Look, I get the politics of it, and I am not even sure I disagree with the reasoning, but there are a few things that need to be said about the new GOP platform and its claim to support to renewal of Glass-Steagall, the famous 1933 law that separated investment banks from commercial banks.  The multi-decade law was repealed in 1999 by the Gramm-Leach-Bliley Act, signed by Bill Clinton, and is frequently cited by Elizabeth Warren and Bernie Sanders as one of the reasons for the financial crisis (to be clear, the repeal of Glass Steagall is blamed for the crisis, not Glass Steagall itself).  The brand new GOP platform says that “We support reinstating the Glass-Steagall Act of 1933 which prohibits commercial banks from engaging in high-risk investment.”  It was personally requested by Donald J. Trump, and admittedly puts Hillary Clinton in a difficult position:  Already known to be a Wall Street crony by anyone who has paid attention, this puts Trump to her left on an issue that Bernie Sanders challenged her on repeatedly.  Would the GOP really bring back this silly law?  Of course not.  But politically, the Republicans can potentially drive a wedge between Hillary and Sanders supporters.  So that’s all there is to that.

But what exactly do we think about commercial banking and investment banking co-existing?  Isn’t the repeal of Glass-Steagall the cause of risky housing bets that brought the economy to its knees?  Shouldn’t commercial banks be prevented from using Grandma’s cash deposits to speculate in emerging markets?

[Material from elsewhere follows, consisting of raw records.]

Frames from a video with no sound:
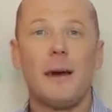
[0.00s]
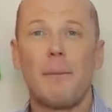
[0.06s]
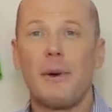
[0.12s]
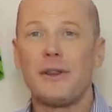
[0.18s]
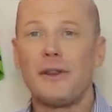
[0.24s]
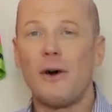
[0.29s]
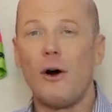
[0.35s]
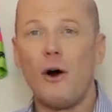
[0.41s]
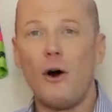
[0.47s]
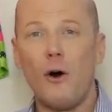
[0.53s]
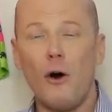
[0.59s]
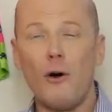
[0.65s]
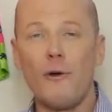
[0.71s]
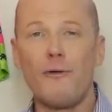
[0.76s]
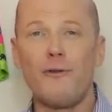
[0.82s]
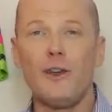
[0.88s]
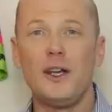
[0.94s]
but the
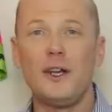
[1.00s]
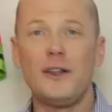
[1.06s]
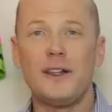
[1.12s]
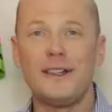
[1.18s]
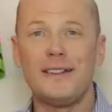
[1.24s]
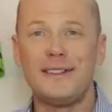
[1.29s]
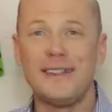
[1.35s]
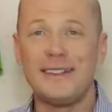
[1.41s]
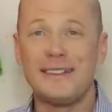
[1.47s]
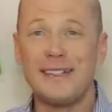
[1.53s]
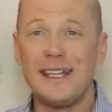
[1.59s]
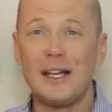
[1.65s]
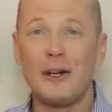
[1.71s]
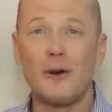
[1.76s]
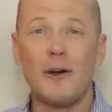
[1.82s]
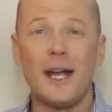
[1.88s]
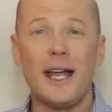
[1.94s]
whole field is
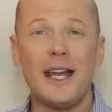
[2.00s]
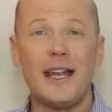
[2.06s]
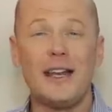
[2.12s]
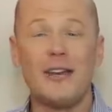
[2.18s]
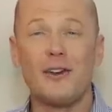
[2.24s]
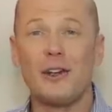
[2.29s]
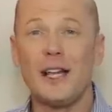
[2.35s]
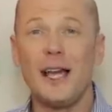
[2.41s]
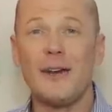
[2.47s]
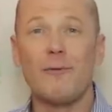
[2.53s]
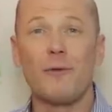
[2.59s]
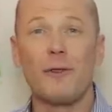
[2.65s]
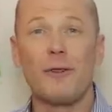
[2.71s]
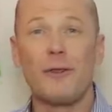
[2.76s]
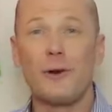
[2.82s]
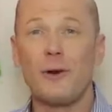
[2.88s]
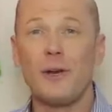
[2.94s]
disintegrated and you're left
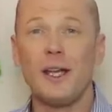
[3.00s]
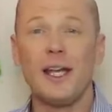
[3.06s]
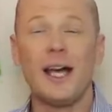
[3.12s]
with 30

Only in politics can cartoonish simplifications be made to be real, when not a single person on either side actually believes them to be true.  The institutions at the heart of the financial crisis were Bear Stearns and Lehman Brothers, both of whom became functionally insolvent from a loss in value of assets relative to size of liabilities (it is called “leverage”), and both of whose equity was essentially wiped out (Lehman’s literally wiped; Bear’s went from $160/share to $10/share when the Fed got JP Morgan to take them over).  Neither Bear nor Lehman had a commercial bank, and every critic of Wall Street knows it.  Neither had any of Grandma’s savings account, and no one has ever claimed otherwise.  So we see investment banks with no commercial banks at the heart of the crisis – but what about the opposite?  The largest banking failures in history – Washington Mutual, and IndyMac – were large commercial banks, but with no investment banking operation.  In other words, financial institutions acting incompetently can get in trouble all by themselves- they don’t need to combine business units to do it.  The FDIC is a competent and highly regarded regulator who has strict rules about bank leverage and the instruments they can utilize.  Can a FDIC bank right now, post-Glass Steagall, take Grandma’s money and leverage it ten times over into emerging markets or subprime CDO’s?  No, and every critic of Glass Steagall repeal knows it.  Can a bank make loans and then find that loan book to be poorly administered, resulting in bank insolvency?  Sure, and that happened plenty with Glass Steagall too.

The systemic risk to the financial system evidenced in 2008 had nothing to do with the repeal of Glass Steagall, and this is neither a right wing or left wing view.  In fact, it is a huge distraction from the real heart of the matter: That these large behemoth financial systems need their own shareholders and boards to hold their feet to the fire. Read analyst Michael Mayo some time on how much more valuable some of the current Wall Street giants would be if they separated some of their asset management, wealth management, investment banking, and commercial banking divisions.  The reality is that this is not a systemic risk story; it is a mismanagement story.  The individual parts for many Wall Street firms are worth so much more than they are in their present combined form, and very few credible analysts disagree.  The GOP doesn’t need to advocate it.  Bernie Sanders doesn’t need to decree it.  Market forces just need to prove it.

Ideally, financial institutions need the freedom to grow and compete, with competent and effective regulation, and with shareholders who demand an optimal return on capital.  Some overlap of commercial and investment banking is required in this global age of finance.  Some synergies make more sense than others, and the boards of these firms need to make those calls, not politicians.  Wall Street CEO’s like the size of their big bureaucratic inefficiencies for obvious reasons and shareholders have every right and obligation to demand optimization.  But it is not a political issue, and while Trump and the GOP may be playing wise politics to pick at Hillary here, fundamentally the policy wisdom is lacking.